> Exercise objective
Make an exact copy of all the data, pictures excluded.

==== Records to use

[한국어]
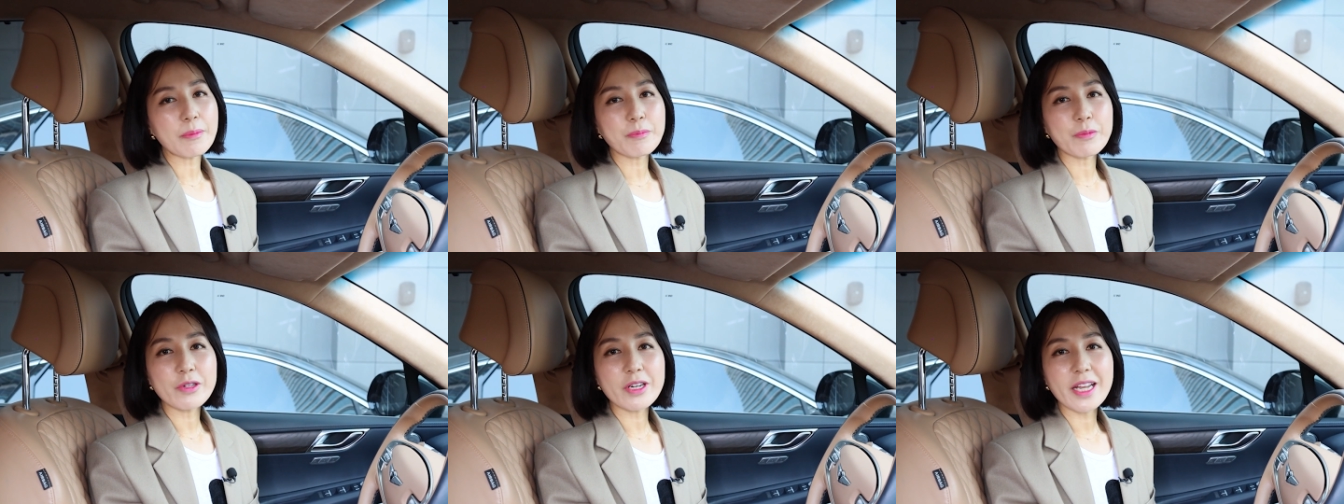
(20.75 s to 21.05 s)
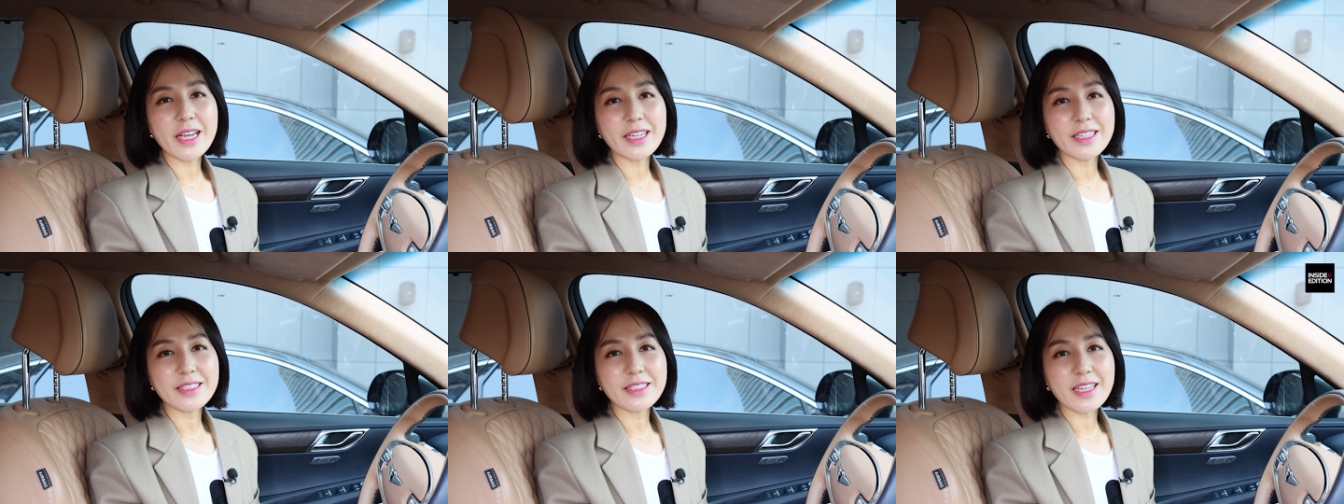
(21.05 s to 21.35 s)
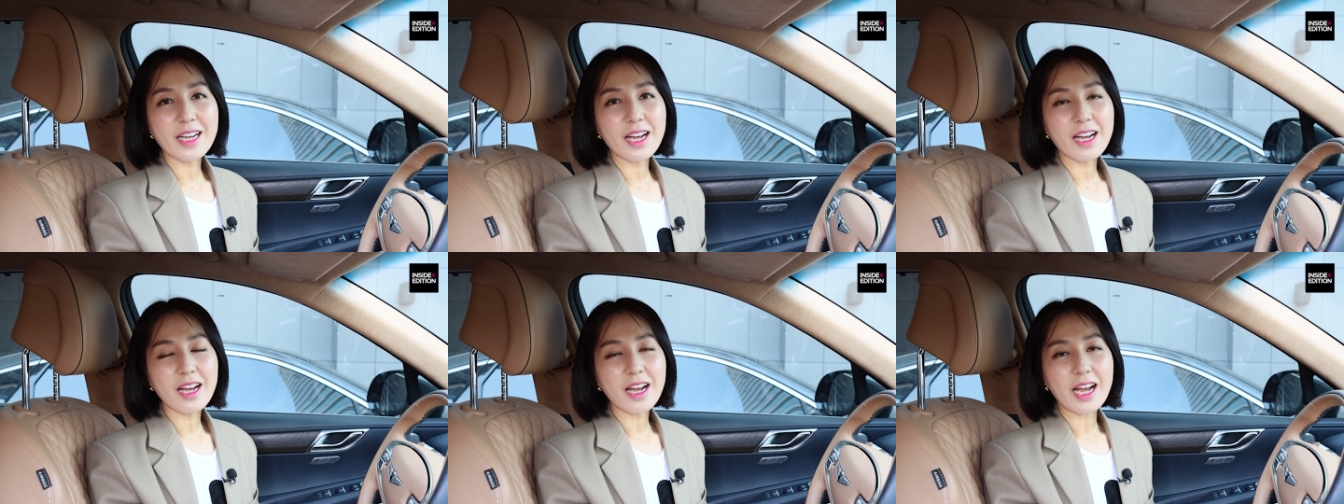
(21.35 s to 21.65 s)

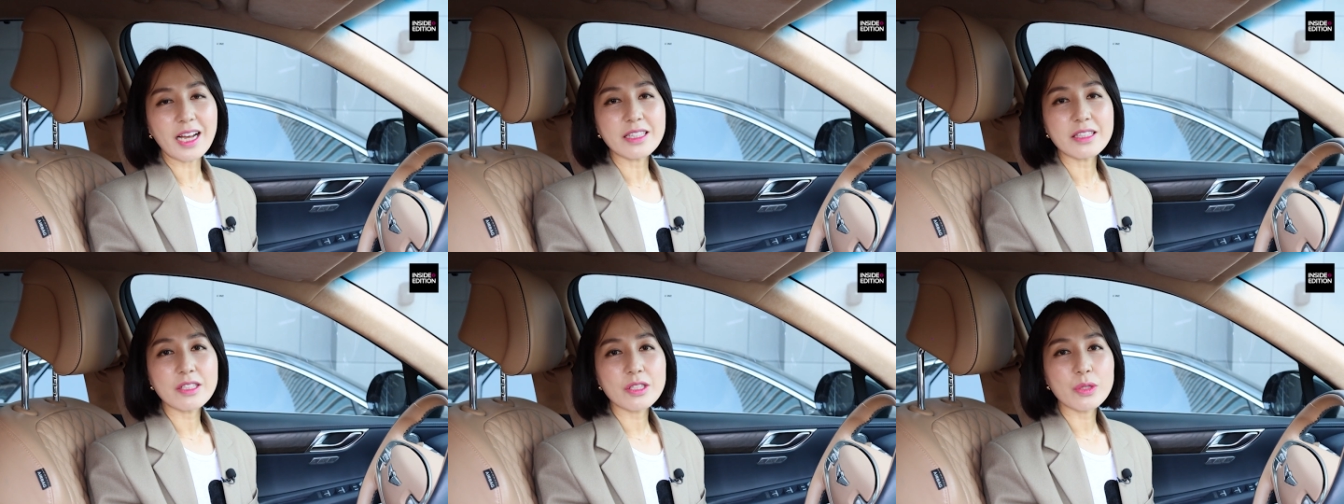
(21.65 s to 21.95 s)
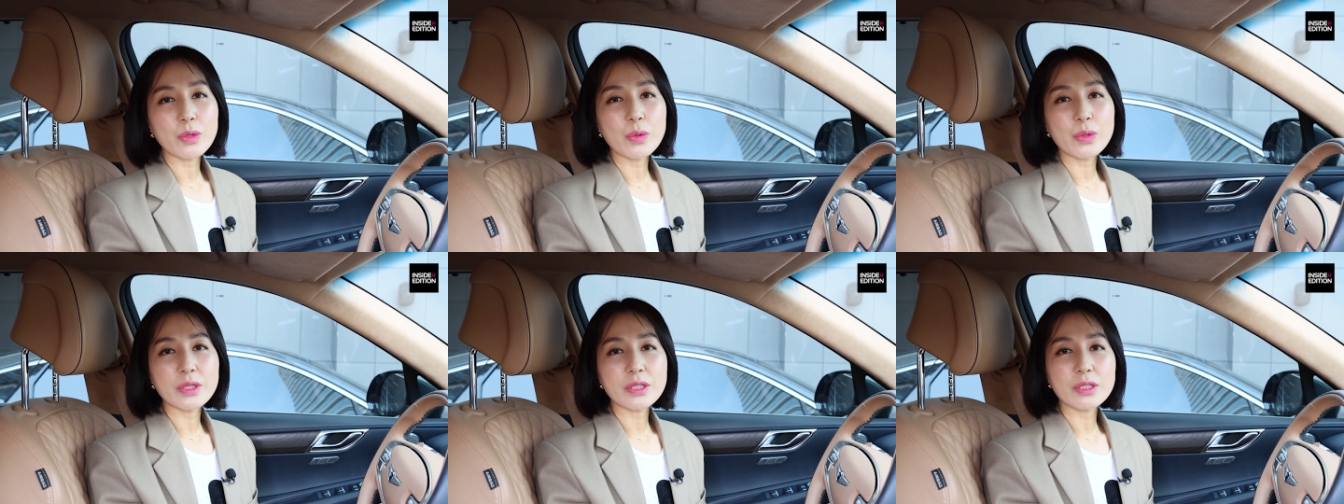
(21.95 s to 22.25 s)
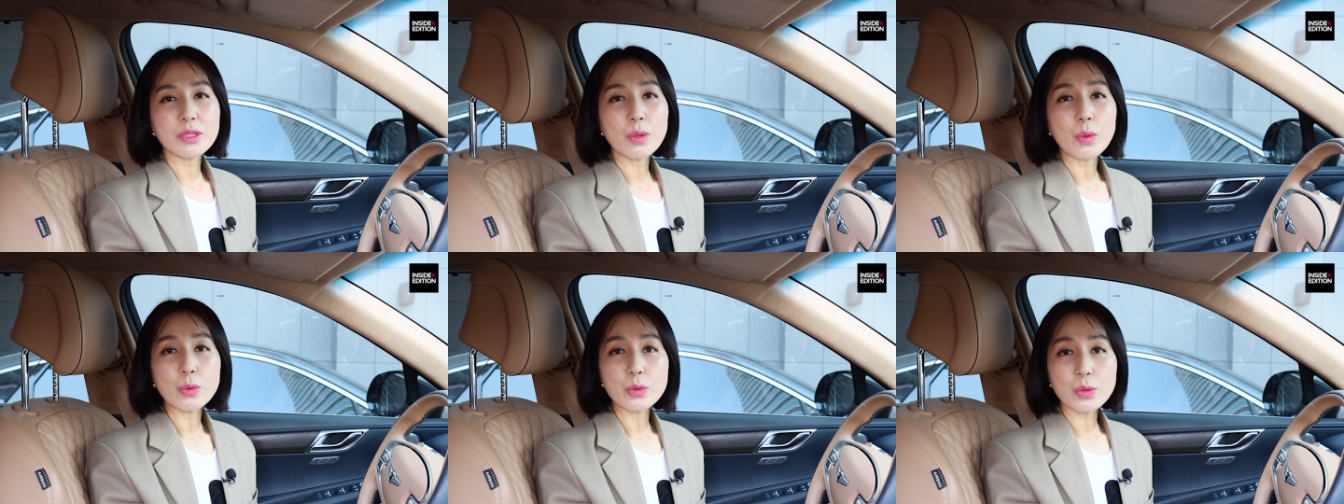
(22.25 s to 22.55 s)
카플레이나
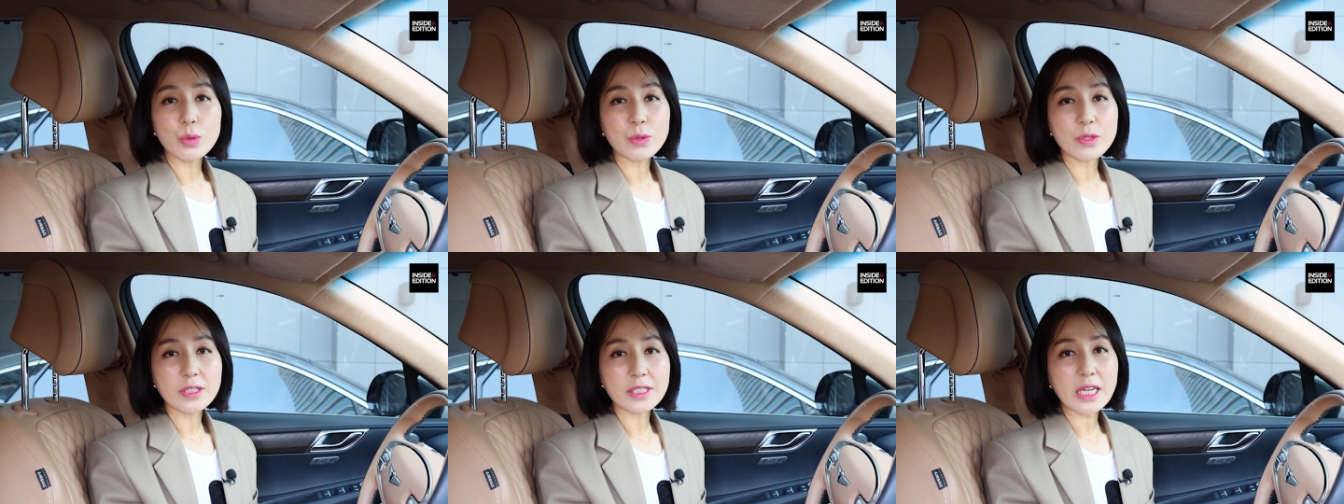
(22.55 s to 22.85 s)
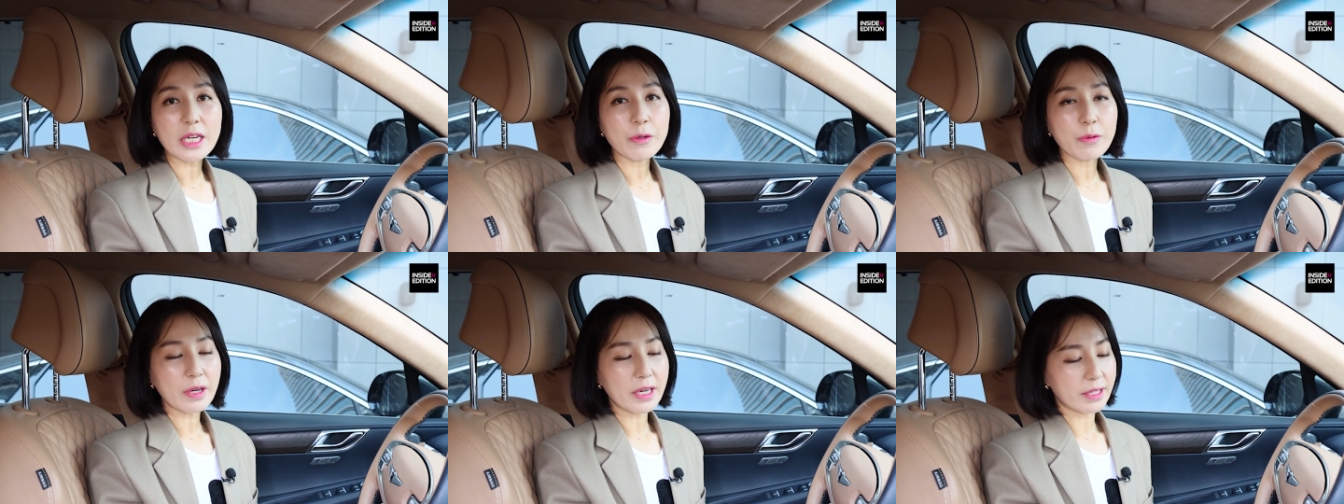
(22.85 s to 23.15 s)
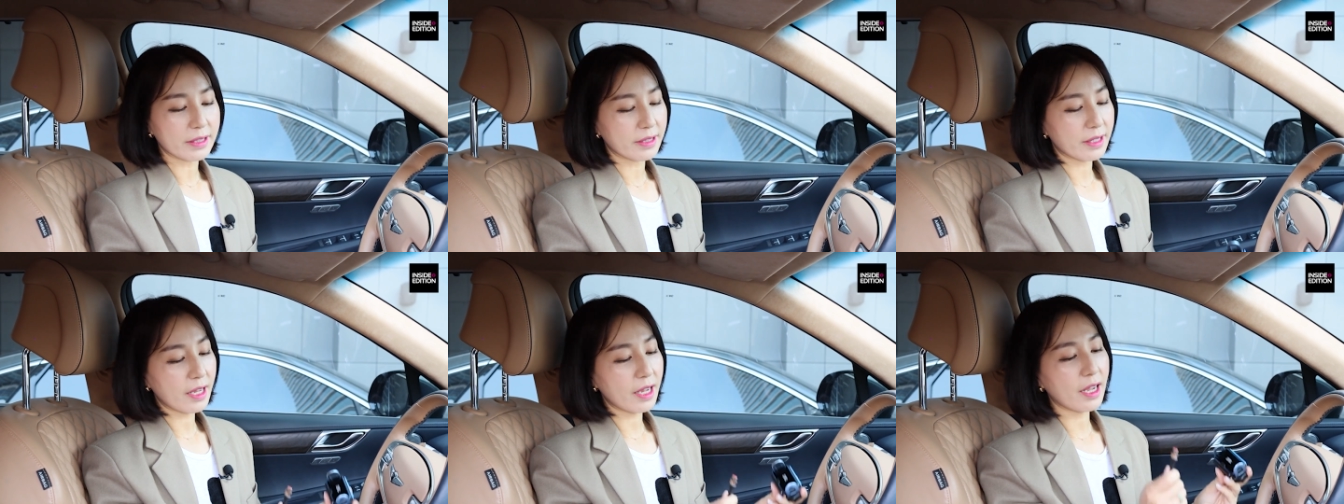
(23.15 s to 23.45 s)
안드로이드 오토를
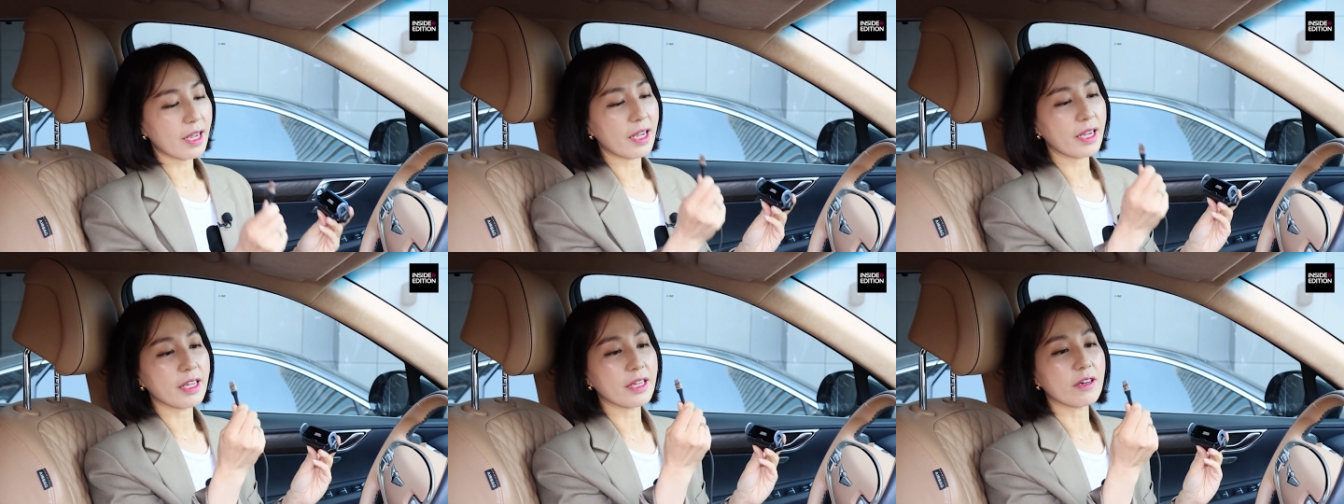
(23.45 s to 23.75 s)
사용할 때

========

> Reply
[한국어]
(20.75 s to 21.05 s)
(21.05 s to 21.35 s)
(21.35 s to 21.65 s)

(21.65 s to 21.95 s)
(21.95 s to 22.25 s)
(22.25 s to 22.55 s)
카플레이나
(22.55 s to 22.85 s)
(22.85 s to 23.15 s)
(23.15 s to 23.45 s)
안드로이드 오토를
(23.45 s to 23.75 s)
사용할 때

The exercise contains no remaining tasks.